Donato Boscia conclude: “Nel caso dell’olivo, stiamo valutando numerose cultivar, alcune centinaia, con l’obiettivo e la speranza di poterne individuare un discreto numero resistente al batterio. Non abbiamo ancora dati conclusivi, ma speriamo di poter rilasciare dati parziali entro la fine dell’anno, nonostante il rallentamento che le misure dell’emergenza Covid19 hanno portato alla nostra operatività. Per finire, nella zona definitivamente infetta, sufficientemente lontana dalla zona cuscinetto, più che alla quarantena si dovrebbe guardare alla possibilità di convivenza e, quindi, alla valutazione dell’impatto del batterio sulle piante. Impatto pesante nel caso dell’olivo per il quale un recente studio di economisti dell’Università olandese di Wageningen ha stimato in decine di miliardi il danno che l’olivicoltura comunitaria potrebbe avere nei prossimi decenni mentre, a questo proposito, non dimentichiamo che il mandorlo è specie ospite anche della popolazione di Xylella presente in California che, nonostante ciò, mantiene la leadership mondiale per la mandorlicoltura”.

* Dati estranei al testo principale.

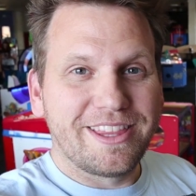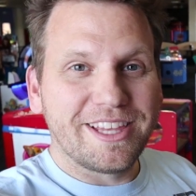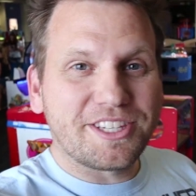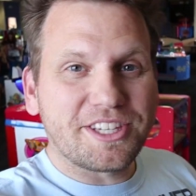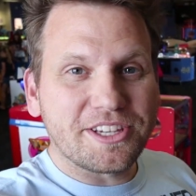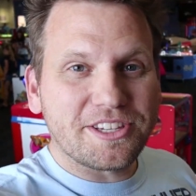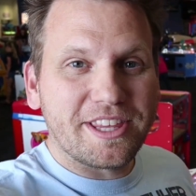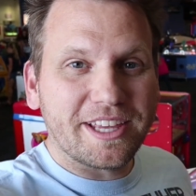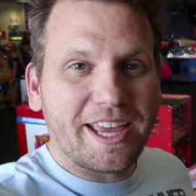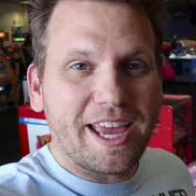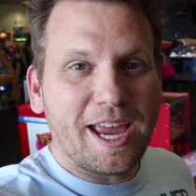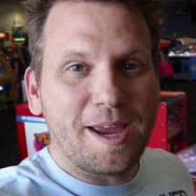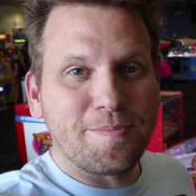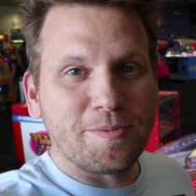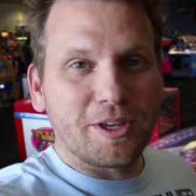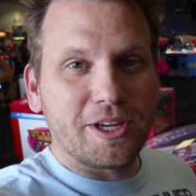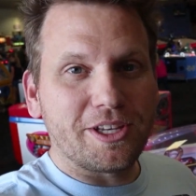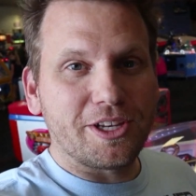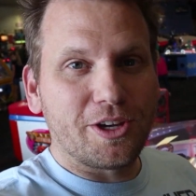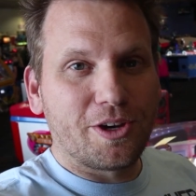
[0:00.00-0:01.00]
This is the
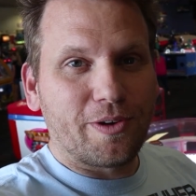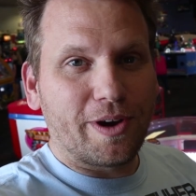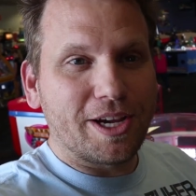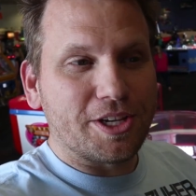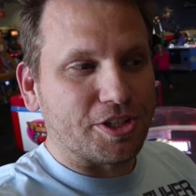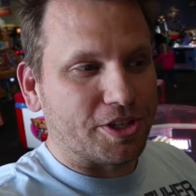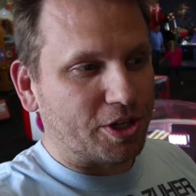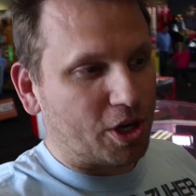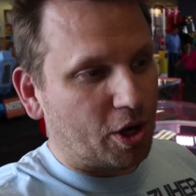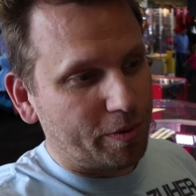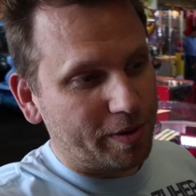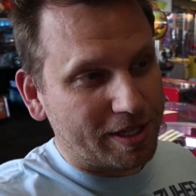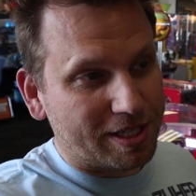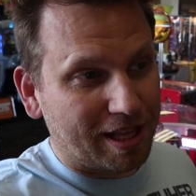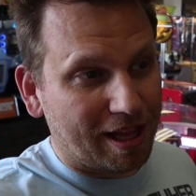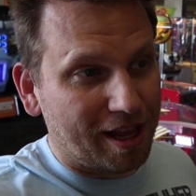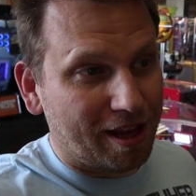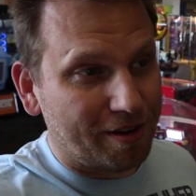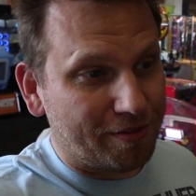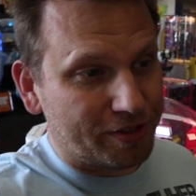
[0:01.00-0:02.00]
game that Gracelyn always
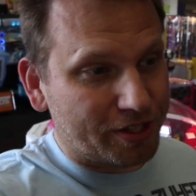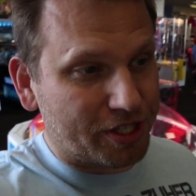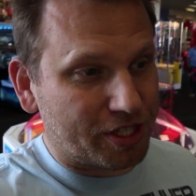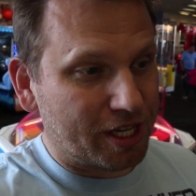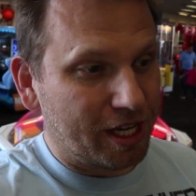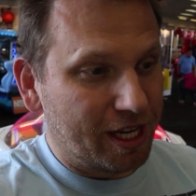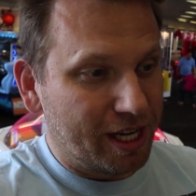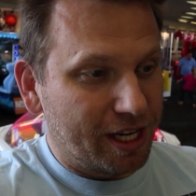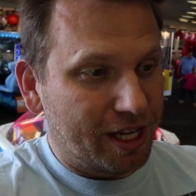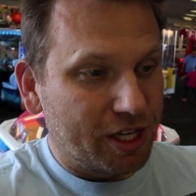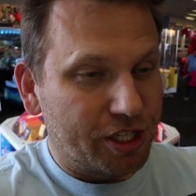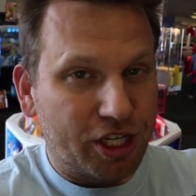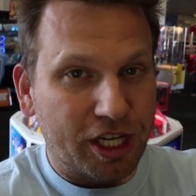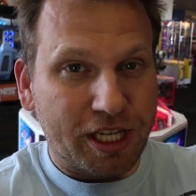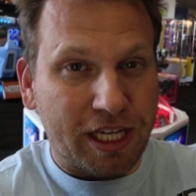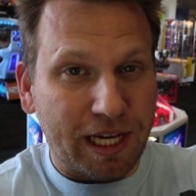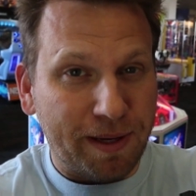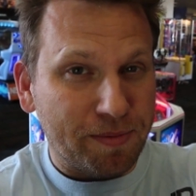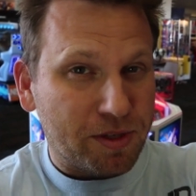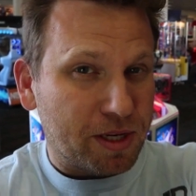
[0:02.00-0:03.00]
loves.
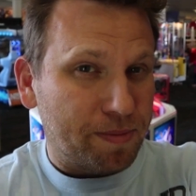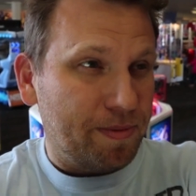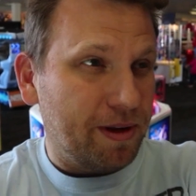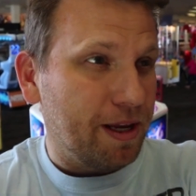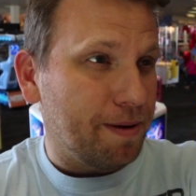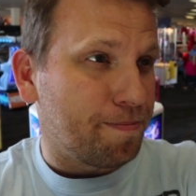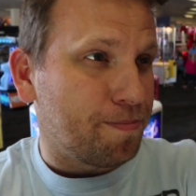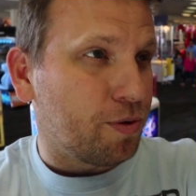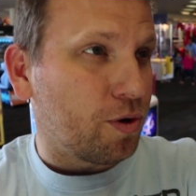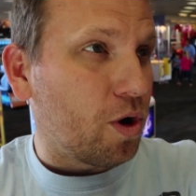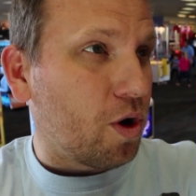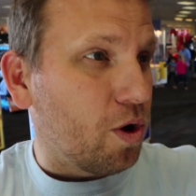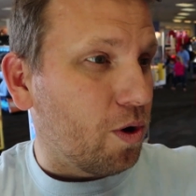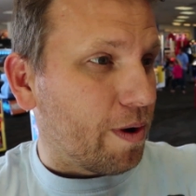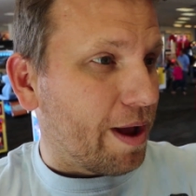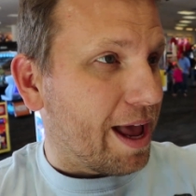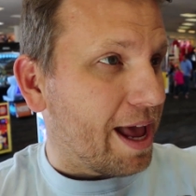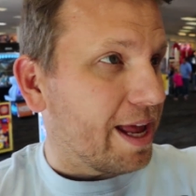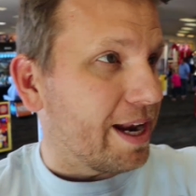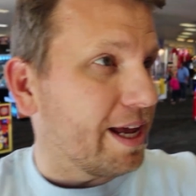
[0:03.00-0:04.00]
She seems to be a
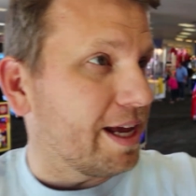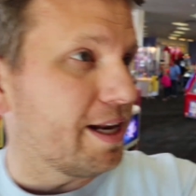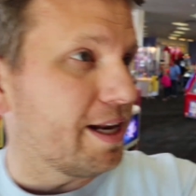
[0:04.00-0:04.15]
pro at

“Infine, nel caso si voglia considerare l’ipotesi della deroga al divieto, va detto che non necessariamente la rimozione del divieto deve essere accompagnata dal finanziamento pubblico dei nuovi impianti, un conto è rimuovere il divieto, un altro è invece incentivare e finanziare il reimpianto. A specie diverse potrebbero applicarsi anche strategie distinte”.